Borg M, Kirk D, Baumgarten H, Rüchel R
Sabouraudia. 1984;22(5):357-67. doi: 10.1080/00362178485380611.
A colorimetric assay for the quantitation of microbial cytotoxicity has been developed using cells from a monocyte-like human cell line (U937), epithelial cells (Hela), and fibroblast-like cells (Vero) as targets. The fraction of surviving cells was determined by their content of the dye neutral red which is retained only by live cells and can be quantitated photometrically after controlled lysis. The neutral red retention assay was at least as sensitive as the 51Cr-release assay; it was considerably less laborious, faster, and avoided handling of radioactivity. Among the different Candida species tested, the highest cytotoxicity was associated with C. albicans and C. tropicalis; a lower degree of cytotoxicity was exhibited by C. glabrata, C. guilliermondii, C. krusei, C. parapsilosis, and C. pseudotropicalis. Among the strains of a given fungal species cytotoxicity varied by up to 40%.

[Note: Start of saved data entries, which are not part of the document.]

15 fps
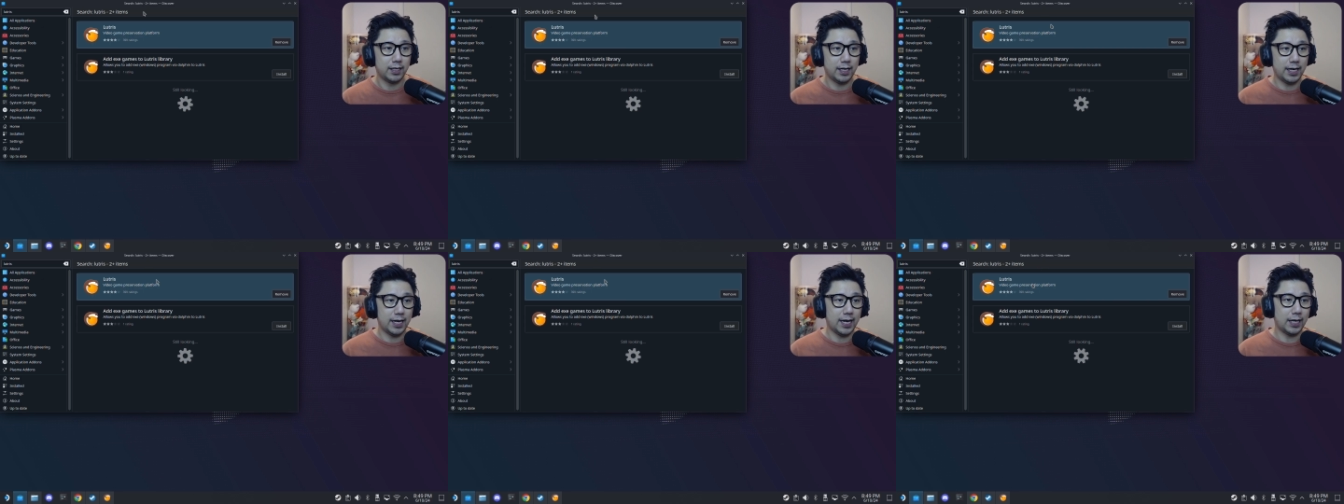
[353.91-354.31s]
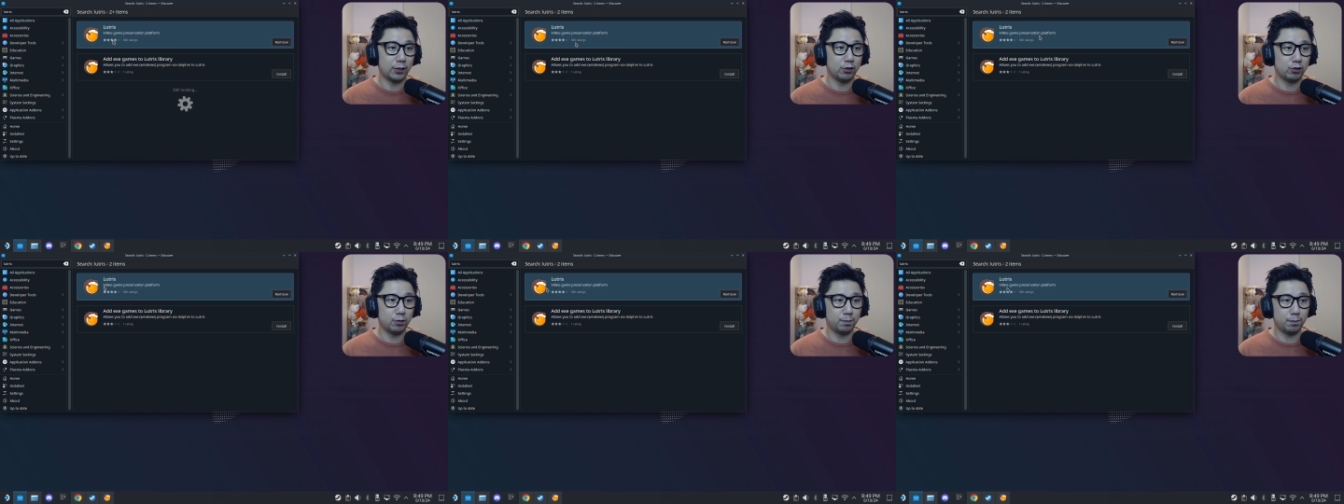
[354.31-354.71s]
and
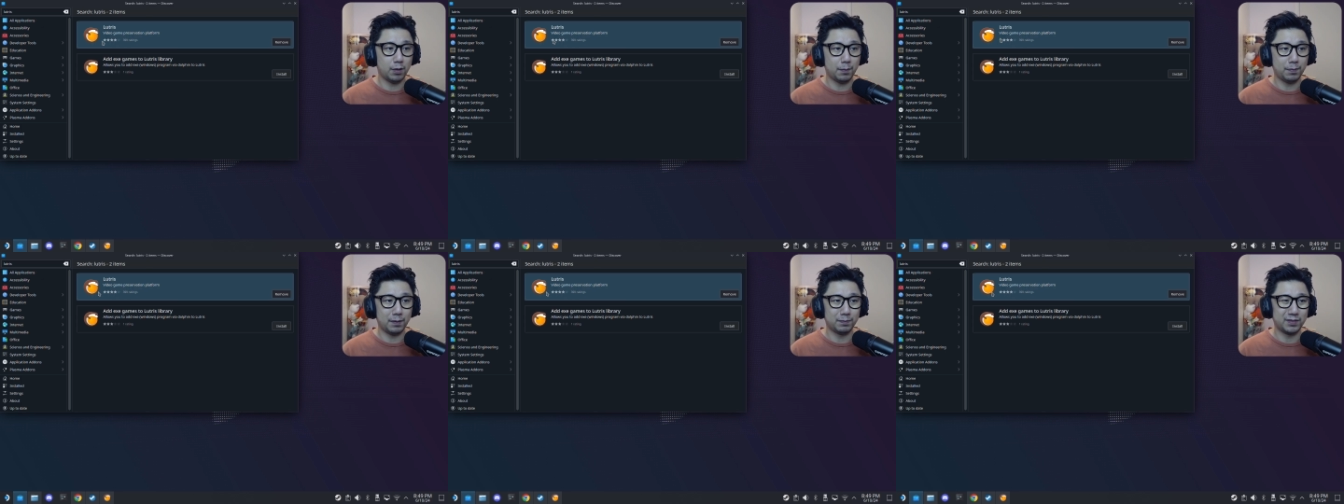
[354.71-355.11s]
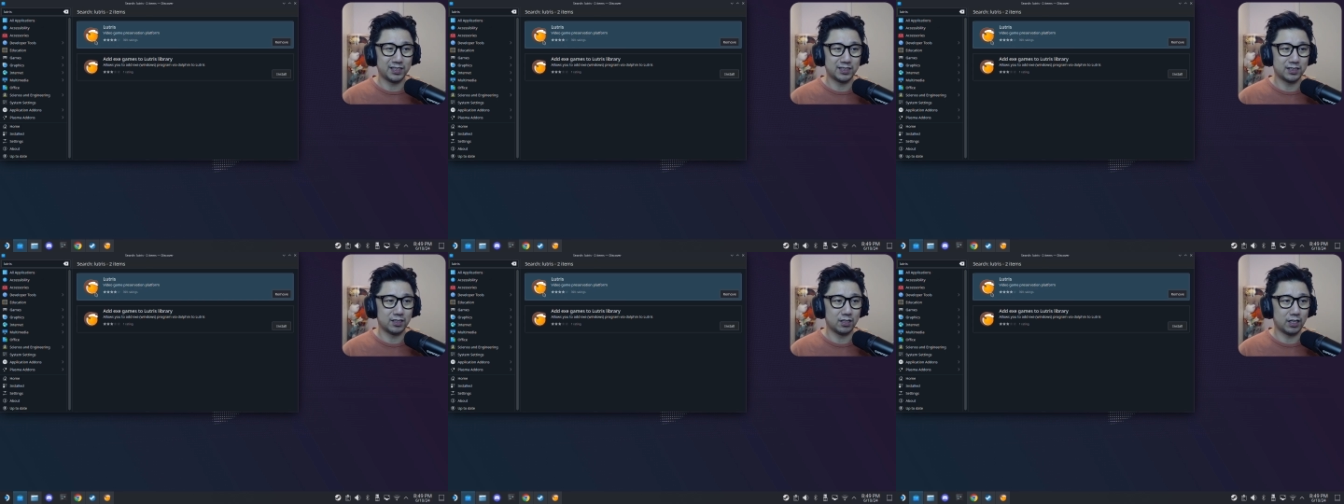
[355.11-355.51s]
you should pop up
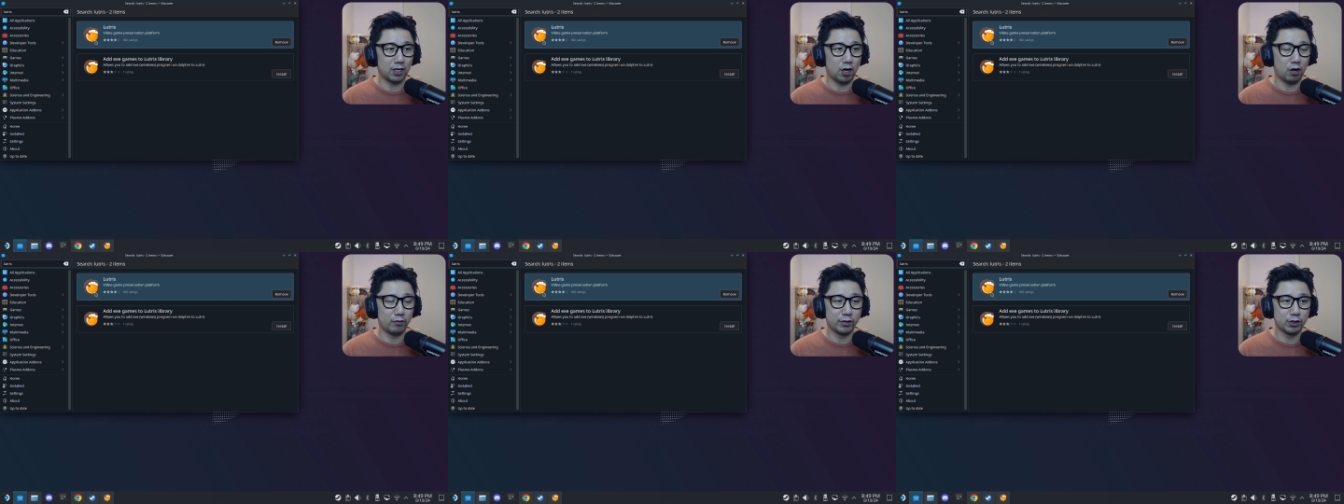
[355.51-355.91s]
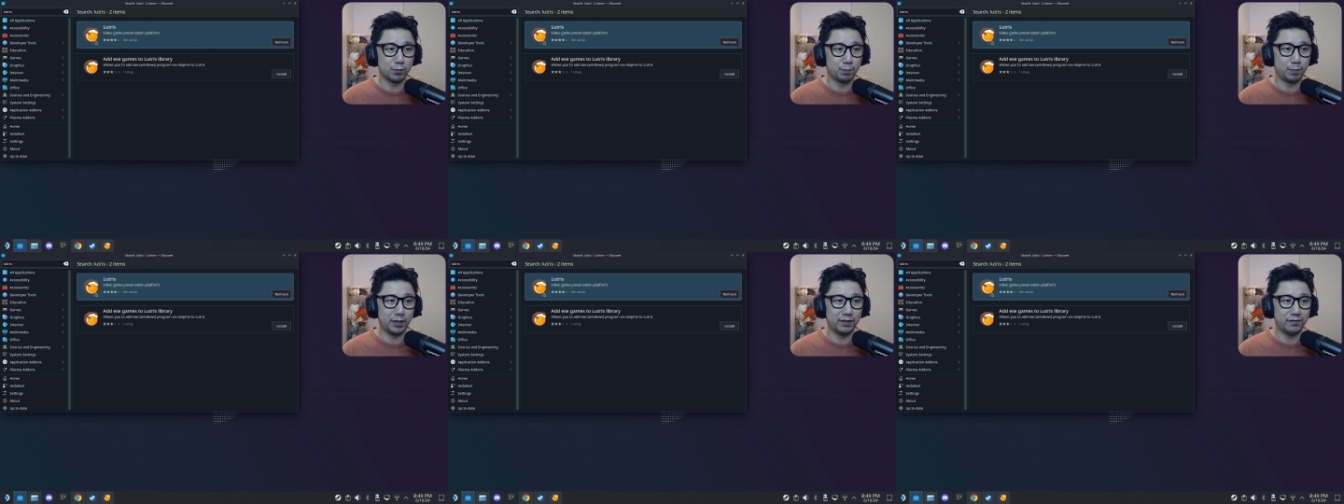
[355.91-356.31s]
this like orange
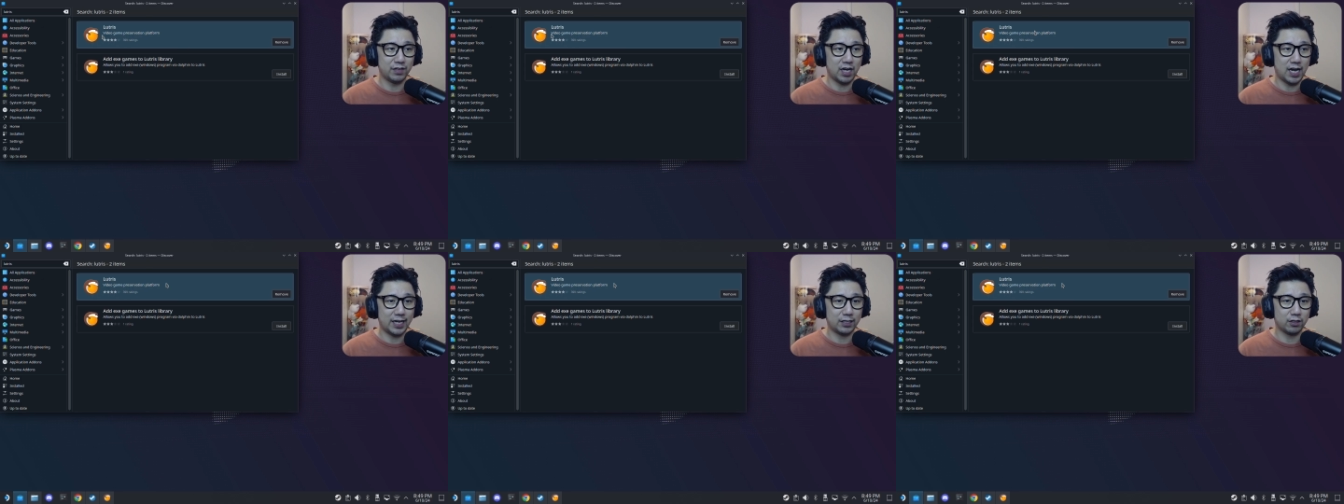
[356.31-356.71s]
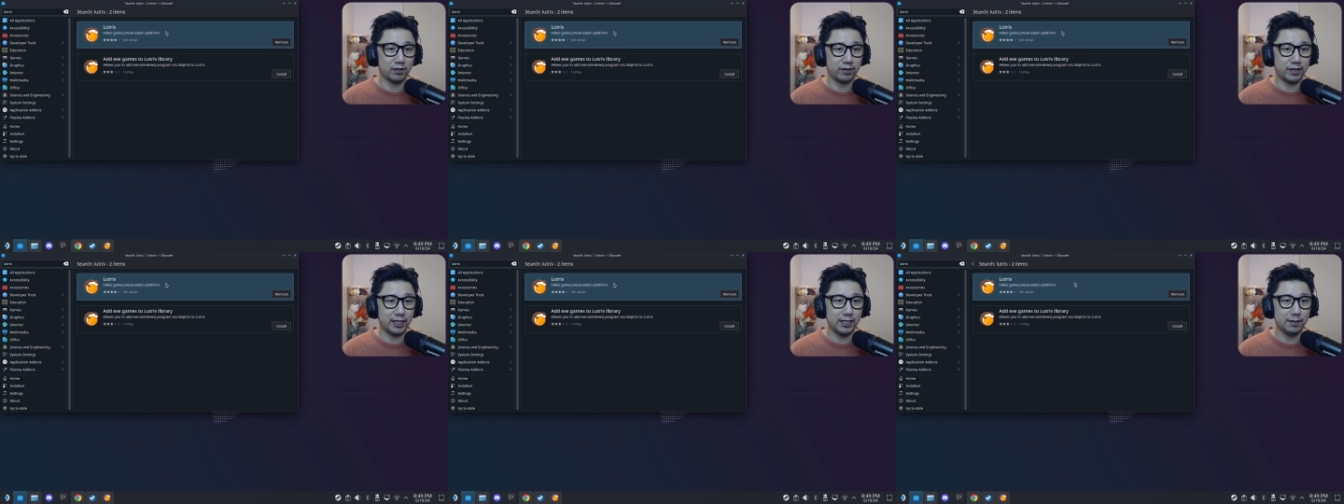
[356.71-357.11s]
beaver
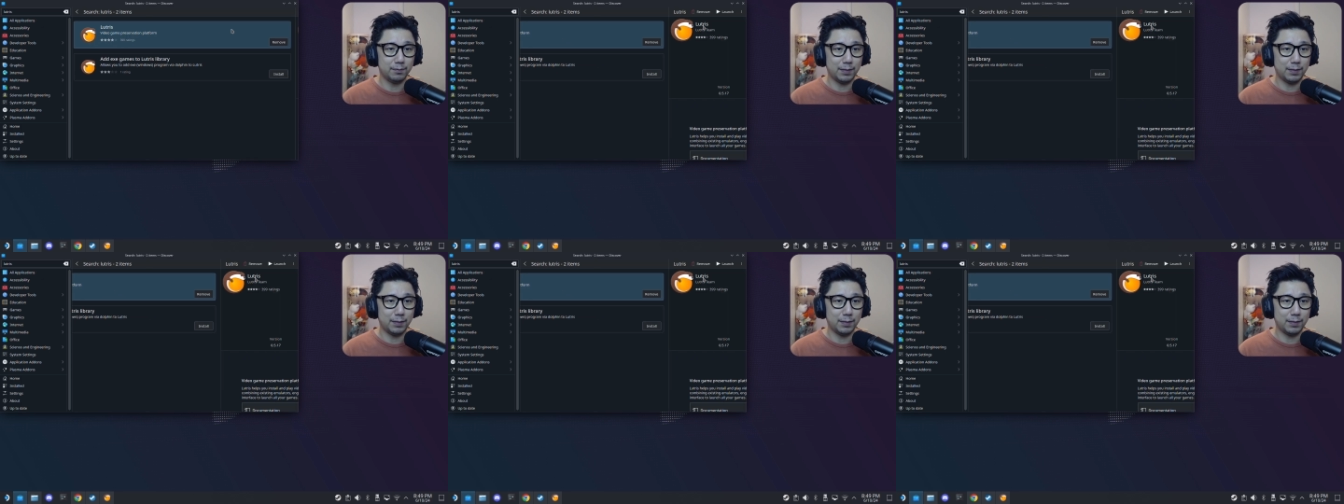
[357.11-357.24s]
icon thing.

已开发出一种比色测定法,用于定量微生物细胞毒性,该方法以单核细胞样人细胞系(U937)、上皮细胞(Hela)和成纤维细胞样细胞(Vero)作为靶细胞。存活细胞的比例通过其对染料中性红的摄取量来确定,中性红仅被活细胞保留,在经过控制裂解后可通过光度法进行定量。中性红保留试验的灵敏度至少与51Cr释放试验相同;它的操作要简便得多,速度更快,且避免了放射性物质的处理。在测试的不同念珠菌物种中,白色念珠菌和热带念珠菌的细胞毒性最高;光滑念珠菌、季也蒙念珠菌、克鲁斯念珠菌、近平滑念珠菌和伪热带念珠菌的细胞毒性较低。在给定真菌物种的菌株中,细胞毒性的差异高达40%。